By his own admission, it was not his first choice of service to his country.
He wanted to be like his father, Lawrence Smith, who served in France during World War 1.
His father survived the war, albeit with lasting effects from being gassed on the frontline, and forbade Phil from enlisting in World War 2.
Despite his father's wishes, it was a bad case of pneumonia and poor vision in one eye which meant Mr Smith did not qualify for frontline service when he did try to enlist.
So he spent the war travelling to New Zealand's military bases, filling soldiers' dental cavities before they were shipped offshore.

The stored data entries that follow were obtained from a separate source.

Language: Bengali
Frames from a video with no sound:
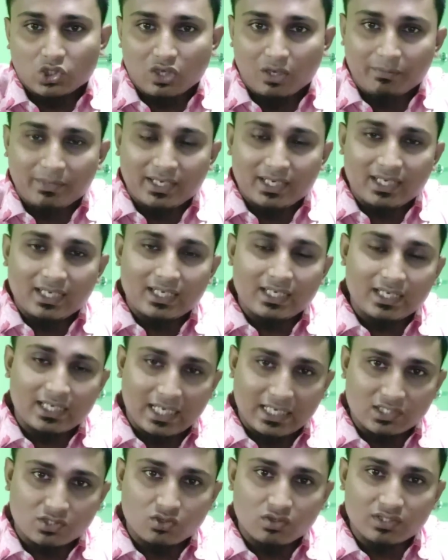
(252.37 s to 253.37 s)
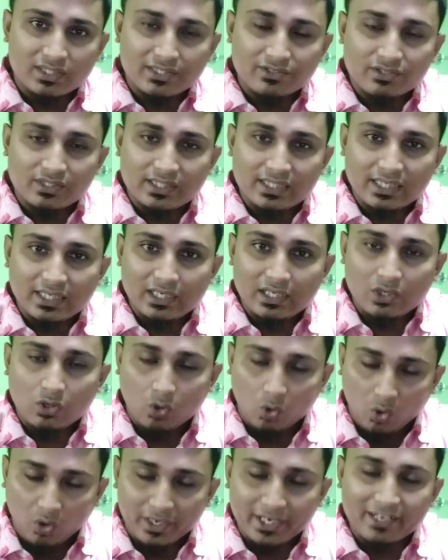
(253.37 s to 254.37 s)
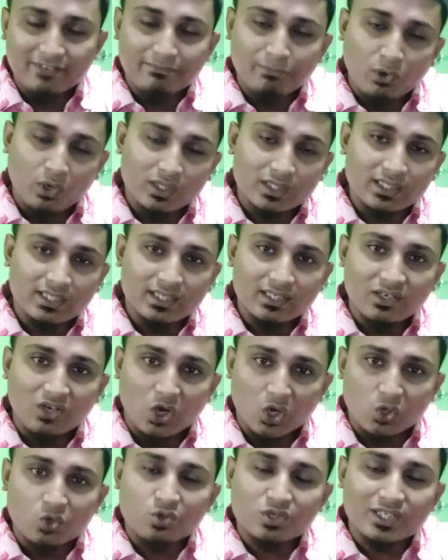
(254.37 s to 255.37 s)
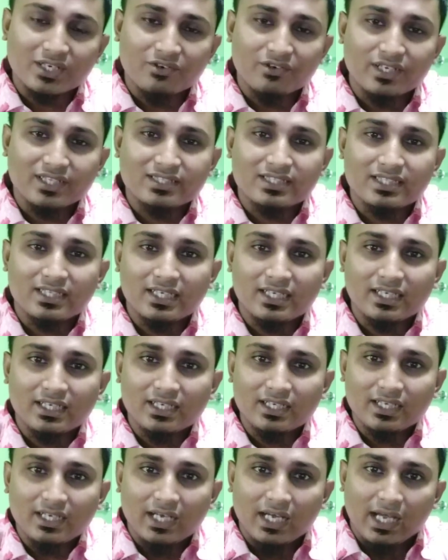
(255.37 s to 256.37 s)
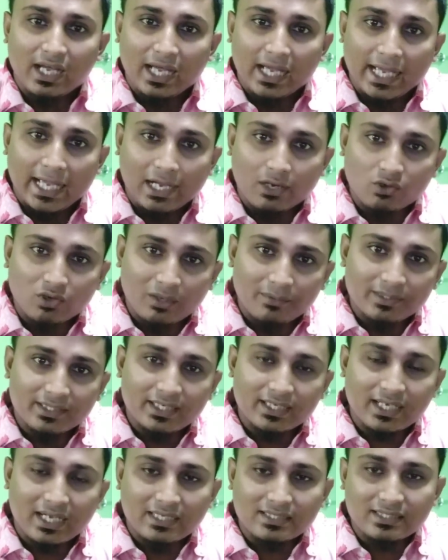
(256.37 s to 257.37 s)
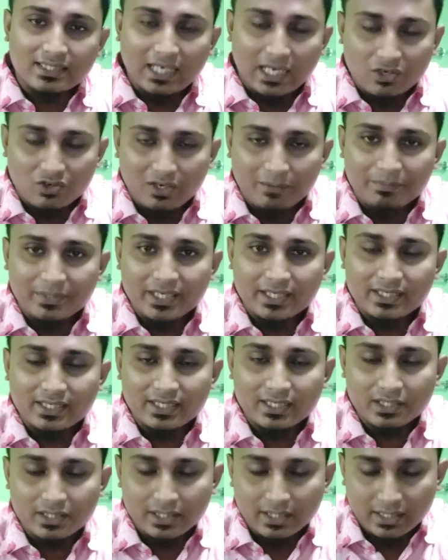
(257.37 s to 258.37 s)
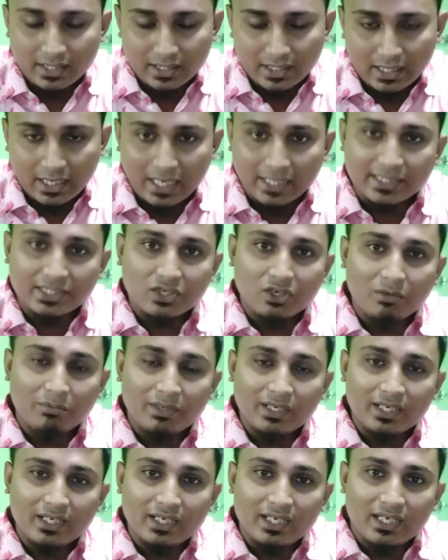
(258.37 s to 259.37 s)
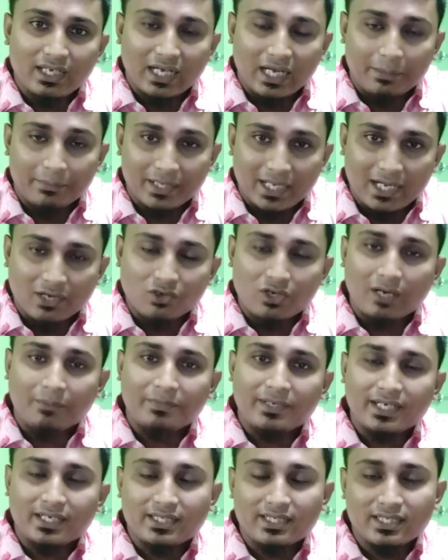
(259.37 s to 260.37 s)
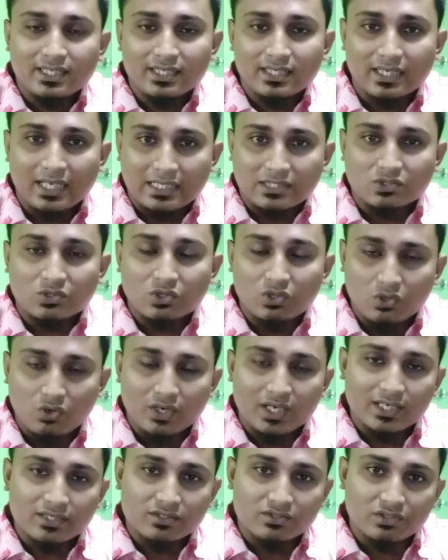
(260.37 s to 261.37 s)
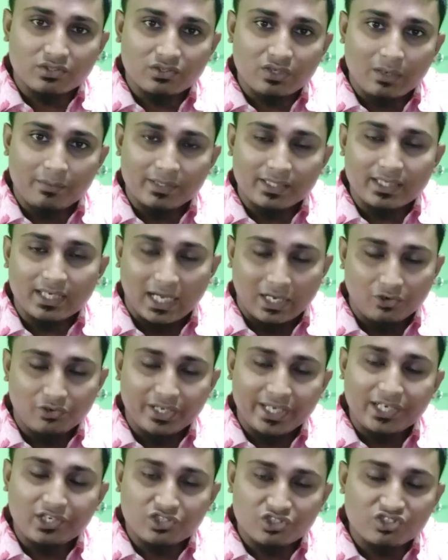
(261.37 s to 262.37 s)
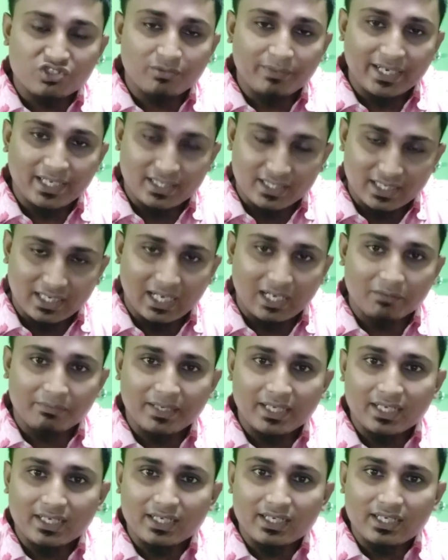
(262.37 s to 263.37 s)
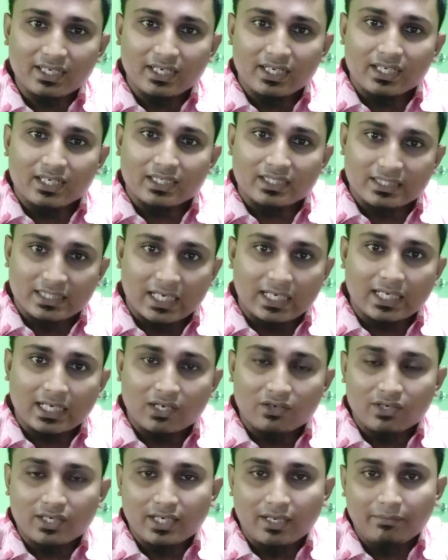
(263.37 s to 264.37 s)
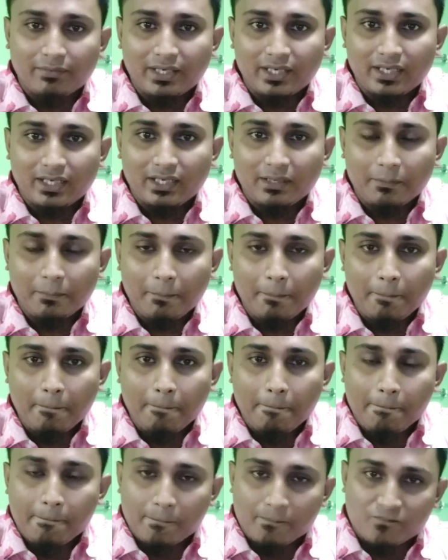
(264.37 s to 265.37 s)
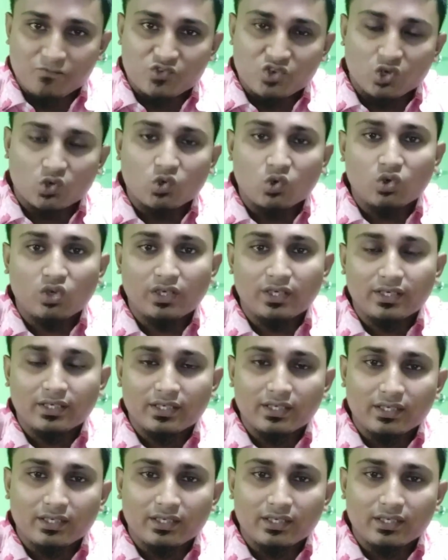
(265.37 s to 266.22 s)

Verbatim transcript: তো আমরা কাজ করতে করতে অনেক পথ অগ্রসর হয়েছি এখন আমাদের কাজে আরও আপডেট আনতে হবে আমরা আরও আপডেট কাজগুলো করার জন্য আমাদের আরও ইনস্ট্রুমেন্ট লাগবে যার কারণে আমি যখন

"I made sure they had nice bright smiles on the battlefields. There would be nothing worse than going off to war with a toothache. Conditions were bad enough without that."

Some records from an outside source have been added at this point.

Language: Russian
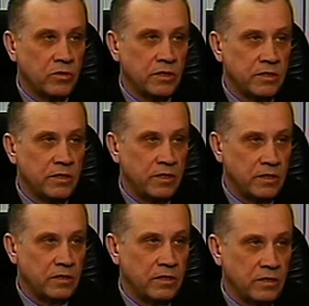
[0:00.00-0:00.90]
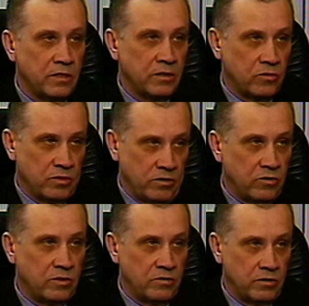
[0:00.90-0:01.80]
континента и
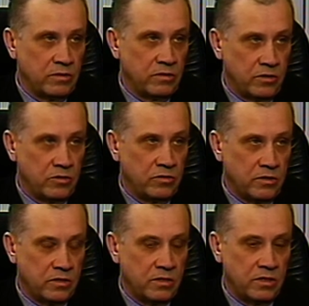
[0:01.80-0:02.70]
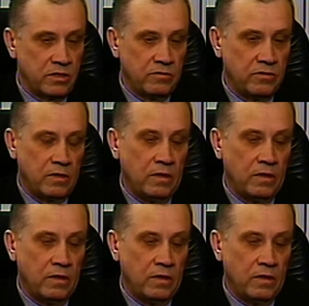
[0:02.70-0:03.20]
руководства Соединенных угу. Штатов.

Some may say Mr Smith stepped into the enemy's camp when the war finished.
Rather than become a dentist, he decided he had seen enough dental cavities to last a lifetime and became a confectionery maker for Heards, McIntosh, and later, Hudson and Erskine Confectionery in South Dunedin.
"I loved making lollies . . . especially at Hudson's. I used to make walking sticks out of candy by hand, just like this one," he said, waving his walking aid.
For Mr Smith, Anzac Day was a time to remember his father and to sit in the sun and bask in his freedom with his own World War 2 buddies.